The light of the lamps was clustered light. The seven were set on one stem and blended their rays into one beam. So with us: it is best when the individual is merged in the mass, and when we are less desirous of showing our own brilliance than of joining with many another twinkle to make one steadfast flame, like the one circle of light into which the jets from a hundred little openings in a burner melt. "Ye are the light of the world," said Jesus— not the lights. There must be individualism, there ought to be unity.

The altar of incense must stand in the midst, and on either side the table of Shewbread and the lampstand. Communion with God through the sacrifice for the world's sins must come first, and then our activities must be, on the God-ward side, offered to Him, and, on the man-ward, must shine before men. Unless we begin with the altar of incense, the bread on the table will be scant and mouldy, and the light in the lamp will be flickering and dim.

Having put our heart's confidence upon Christ, the sacrifice for our sins, we must then live lives of devotion and prayer, and there will follow, first, that all our activity will be consecrated and offered to God, as is expressed by the Shewbread; and second, that our lives shall stream out into a darkened world, as prophets of the sunshine and dispersers of the gloom. For if we have the lamp and have not the shewbread—that is to say, if we are trying to pose before men as Christians, and have not consecrated our life and its activities, in the depths of our spirit, to God, our light will not be a light from heaven, and we shall be hypocrites. And if, on the other hand, we are living in a region of communion with Him, for all our prayer and for all our enjoyment of high emotions and pure thoughts and blessed fellowship, and for all our talk about consecrating ourselves to God, unless the result of that inward experience is a beam of light into the world that everybody can see, our experience is woefully defective, and we may turn out to be hypocrites again the other way.

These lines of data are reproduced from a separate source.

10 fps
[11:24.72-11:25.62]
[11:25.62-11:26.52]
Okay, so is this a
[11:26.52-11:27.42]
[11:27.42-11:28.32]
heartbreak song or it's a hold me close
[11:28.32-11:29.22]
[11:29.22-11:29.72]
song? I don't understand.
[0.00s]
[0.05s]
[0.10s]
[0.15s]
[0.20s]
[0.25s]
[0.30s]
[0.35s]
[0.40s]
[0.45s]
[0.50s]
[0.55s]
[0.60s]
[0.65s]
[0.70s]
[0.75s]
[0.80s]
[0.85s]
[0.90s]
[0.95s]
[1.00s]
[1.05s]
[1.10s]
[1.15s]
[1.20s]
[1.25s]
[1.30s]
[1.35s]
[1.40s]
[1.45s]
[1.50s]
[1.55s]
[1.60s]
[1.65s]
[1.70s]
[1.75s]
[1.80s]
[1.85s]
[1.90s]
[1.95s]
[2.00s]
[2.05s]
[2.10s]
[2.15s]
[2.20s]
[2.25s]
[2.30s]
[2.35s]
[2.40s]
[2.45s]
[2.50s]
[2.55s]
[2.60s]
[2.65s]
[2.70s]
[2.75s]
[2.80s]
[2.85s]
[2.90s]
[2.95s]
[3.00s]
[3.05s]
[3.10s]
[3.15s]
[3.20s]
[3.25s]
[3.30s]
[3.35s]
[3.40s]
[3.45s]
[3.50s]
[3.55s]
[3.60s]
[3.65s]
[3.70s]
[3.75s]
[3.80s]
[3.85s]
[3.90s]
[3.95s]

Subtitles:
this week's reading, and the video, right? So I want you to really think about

One golden candlestick with seven lamps represented the rigid external unity of the Jewish Church. But when we come to the New Testament, we see seven separate candlesticks, not all notched into one golden stem, but all one, because Jesus Christ was in the midst of them. The old notion of the unity of the Church, as depending upon all its members being mechanically gathered into a rigid form, is dead and done with, and the true unity goes far deeper, and consists simplyin the presenceof Jesus Christ in the midst. On the triumphal arch in the Forum of Rome, which commemorates the conquest of the Jews by Titus, is carved the seven-branched candlestick. Rome, and all that holds of Rome in the Christian Church, retains the rigid notion of Christian unity as depending on external connection and on uniformity, which the New Testament should have taught us to leave behind. The golden lamp-stand itself is supposed to be at the bottom of the Mediterranean. Would that the notions of Christian unity corresponding to it were there too!

But the seven candlesticks of the Apocalypse, what has become of them? They have been removed from their place. When a candlestick ceases to give light, the sooner it is taken away the better. There have been in the past Churches which have died down into darkness, and their place knows them no more. "If God spared not the natural branches, take heed lest He also spare not thee."